Христианин знает, что за пределами смерти есть жизнь. Но имеет ли он право как бы за Бога решить, когда этот момент должен прийти, — это вопрос другой.

- Но ведь врач берет это решение на себя. Это становится его грехом, несмотря на то что просят об этом родные, просит умирающий. Тут есть жертвенный момент.

- Да, но в целом это очень скользкая почва. Слова «я на себя беру этот грех» можно распространить на множество ситуаций, когда человек поступает неправо, говоря: «Я беру это на себя, я буду перед Богом отвечать». Это очень рискованный подход, мне кажется.

- Мы говорим о болеутоляющих средствах. Должен ли врач-христианин нести уверенность и уметь передать ее, что в самом страдании есть спасительный смысл?

- Можно сказать человеку: «Попробуй вынести, попробуй собрать все свое мужество, всю свою веру, покажи окружающим тебя, что страдание не может победить твоей веры и твоей стойкости, будь для них примером…» Это все можно сказать, постольку поскольку человек в состоянии это принять. Но может настать момент, когда человек тебе скажет: «Я больше не могу!»

Да, мы говорим о положительной роли страдания. Но мы должны помнить, что положительную роль страдание имеет для человека только тогда, когда он его принимает, а не тогда, когда это страдание на него наложено, как пытка, которую он не понимает и не принимает. Можно страдать до крика от боли — и говорить: «Да, мне это невыносимо, но я знаю, что это имеет какой-то смысл по отношению к вечности». Но человек может кричать от боли или просто страдать, считая, что это совершенно напрасное, бессмысленное страдание, — потому что он ни во что не верит и, в сущности, хотел бы быть на положении животного, которому дают умереть, когда жизнь уже не в радость.

- Отчего же тогда мы из милосердия не даем страдать животным, когда им предстоит мучительная смерть, и решительно приближаем их конец?

- Мы не думаем о животном как о существе, которое уходит в вечную жизнь, — это одно.
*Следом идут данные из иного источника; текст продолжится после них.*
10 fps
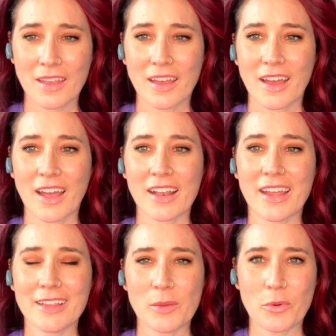I
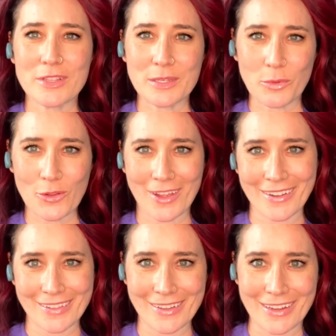like the principal
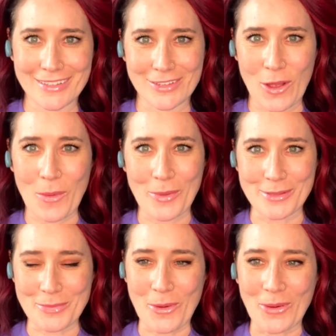on Glee's
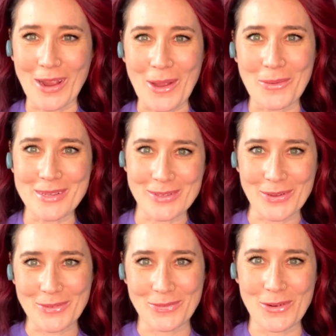comments more. I always
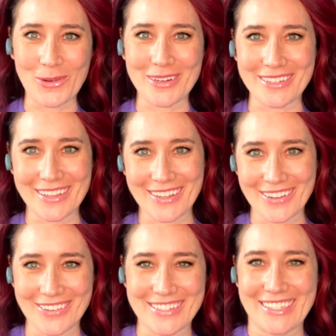look forward to
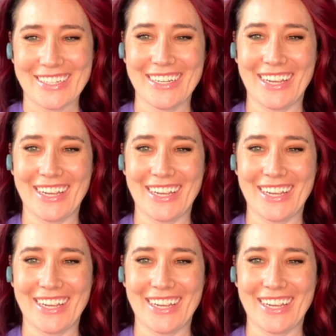those.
И с другой стороны, мы не думаем, что длительное страдание помогает животному созреть и вырасти, чтобы уже вполне готовым войти в вечность.
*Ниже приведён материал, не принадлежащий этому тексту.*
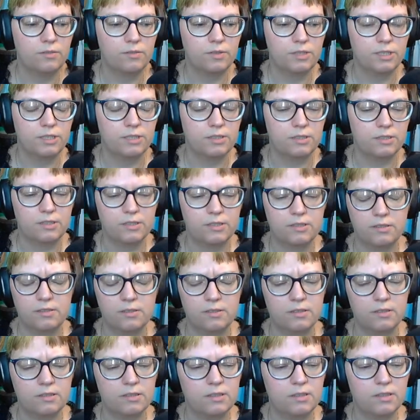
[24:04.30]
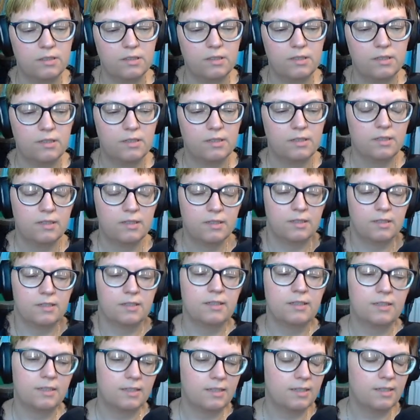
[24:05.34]
which is
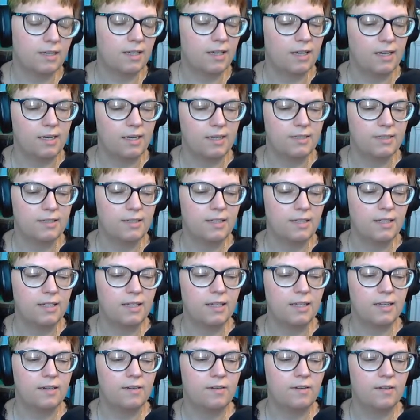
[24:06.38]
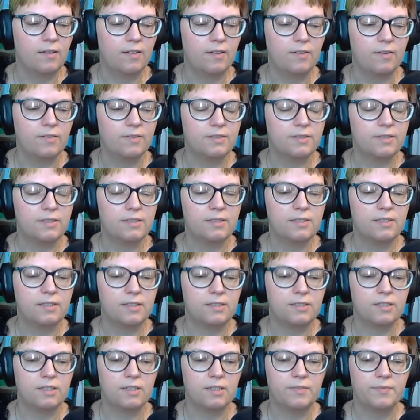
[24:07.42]
like, I don't know. It's just
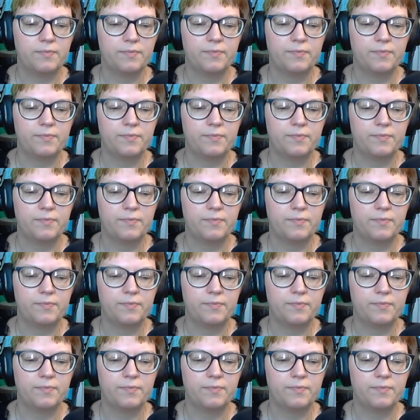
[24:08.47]
such a...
В случае с человеком положение иное, потому что мы верим, что все, что с ним происходит, его постепенно готовит к встрече с Богом. И мы знаем, что некоторые люди страдали очень тяжело, но принимали страдание и не отказались бы от него, потому что знали, что они его несут с какой-то целью, что они созревают сами или что они свидетельствуют о чем-то.

- Не говорит ли это о том, что следует воспитывать человека, готовить его, задолго до последнего заболевания, к тому, что каждого могут ожидать страдания? Как готовить всех нас?
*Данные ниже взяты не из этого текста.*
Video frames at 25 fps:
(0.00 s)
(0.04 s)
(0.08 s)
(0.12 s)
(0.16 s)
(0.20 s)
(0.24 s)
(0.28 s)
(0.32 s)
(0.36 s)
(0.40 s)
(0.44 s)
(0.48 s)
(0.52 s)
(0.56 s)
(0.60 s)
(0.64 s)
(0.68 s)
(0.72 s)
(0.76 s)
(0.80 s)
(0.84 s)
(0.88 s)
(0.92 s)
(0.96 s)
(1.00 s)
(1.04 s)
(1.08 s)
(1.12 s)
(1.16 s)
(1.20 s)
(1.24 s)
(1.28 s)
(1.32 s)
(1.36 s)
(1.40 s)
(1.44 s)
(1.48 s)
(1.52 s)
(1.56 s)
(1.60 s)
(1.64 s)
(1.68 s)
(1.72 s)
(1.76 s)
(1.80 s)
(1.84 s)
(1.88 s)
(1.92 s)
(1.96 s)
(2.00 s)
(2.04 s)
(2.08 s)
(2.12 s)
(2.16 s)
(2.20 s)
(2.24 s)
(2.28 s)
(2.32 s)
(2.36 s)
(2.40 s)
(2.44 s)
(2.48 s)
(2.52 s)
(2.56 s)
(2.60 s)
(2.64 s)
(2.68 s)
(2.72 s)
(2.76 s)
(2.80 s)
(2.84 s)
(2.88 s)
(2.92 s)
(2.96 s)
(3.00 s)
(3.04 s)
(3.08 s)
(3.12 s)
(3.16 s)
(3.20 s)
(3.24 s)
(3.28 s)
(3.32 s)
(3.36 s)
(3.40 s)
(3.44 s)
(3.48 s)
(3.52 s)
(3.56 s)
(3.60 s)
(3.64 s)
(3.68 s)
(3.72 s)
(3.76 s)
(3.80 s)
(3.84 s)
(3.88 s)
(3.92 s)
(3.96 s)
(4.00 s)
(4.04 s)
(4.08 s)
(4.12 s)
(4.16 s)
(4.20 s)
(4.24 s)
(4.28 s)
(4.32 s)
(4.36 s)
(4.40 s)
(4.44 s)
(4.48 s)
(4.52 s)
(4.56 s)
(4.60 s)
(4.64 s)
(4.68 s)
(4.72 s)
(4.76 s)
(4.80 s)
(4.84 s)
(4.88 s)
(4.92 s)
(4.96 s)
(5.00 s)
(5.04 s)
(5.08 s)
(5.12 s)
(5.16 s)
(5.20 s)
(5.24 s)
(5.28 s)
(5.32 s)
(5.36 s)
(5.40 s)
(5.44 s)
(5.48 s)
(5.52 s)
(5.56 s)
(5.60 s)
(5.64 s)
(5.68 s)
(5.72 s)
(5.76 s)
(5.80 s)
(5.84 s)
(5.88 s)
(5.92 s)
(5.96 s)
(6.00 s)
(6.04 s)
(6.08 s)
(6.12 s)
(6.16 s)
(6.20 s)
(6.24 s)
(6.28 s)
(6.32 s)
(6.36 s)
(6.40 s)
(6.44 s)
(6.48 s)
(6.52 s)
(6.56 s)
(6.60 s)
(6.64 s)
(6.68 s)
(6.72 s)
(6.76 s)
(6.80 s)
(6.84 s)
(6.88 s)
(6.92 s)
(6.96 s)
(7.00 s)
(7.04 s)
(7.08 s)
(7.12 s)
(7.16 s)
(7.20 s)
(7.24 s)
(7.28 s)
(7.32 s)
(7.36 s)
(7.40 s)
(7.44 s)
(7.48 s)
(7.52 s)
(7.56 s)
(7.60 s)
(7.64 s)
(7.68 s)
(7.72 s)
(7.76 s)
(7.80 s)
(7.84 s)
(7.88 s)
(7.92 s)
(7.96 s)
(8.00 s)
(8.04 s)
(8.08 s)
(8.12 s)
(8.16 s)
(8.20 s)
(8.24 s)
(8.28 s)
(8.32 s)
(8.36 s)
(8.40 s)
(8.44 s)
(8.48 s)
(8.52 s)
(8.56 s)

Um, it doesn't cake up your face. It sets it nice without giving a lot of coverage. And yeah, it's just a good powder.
- Думаю, что не нужно говорить человеку, что может прийти момент едва выносимого страдания. Если всю жизнь жить с мыслью о том, что завтра будет катастрофа, то каждый день уже под тучей.

С другой стороны, меня и мое поколение воспитывали так: надо себя так тренировать, так готовить, чтобы выносить боль, нужду, страх, любую форму страдания до предела. Когда мы были мальчиками, нас в летних лагерях учили выносить усталость, холод, голод, боль. Делали упражнения, которые тогда назывались «воспитание характера»: физическое положение, которое вызывает боль, выдержать до предела, пока не упадешь от нее. Меня так воспитывали: не прибегать ни к каким облегчающим средствам, пока это выносимо. В современной практике как раз наоборот: как только появляется боль, ее облегчают. Больше того: часто люди принимают, скажем, аспирин на случай, что у них разболится голова.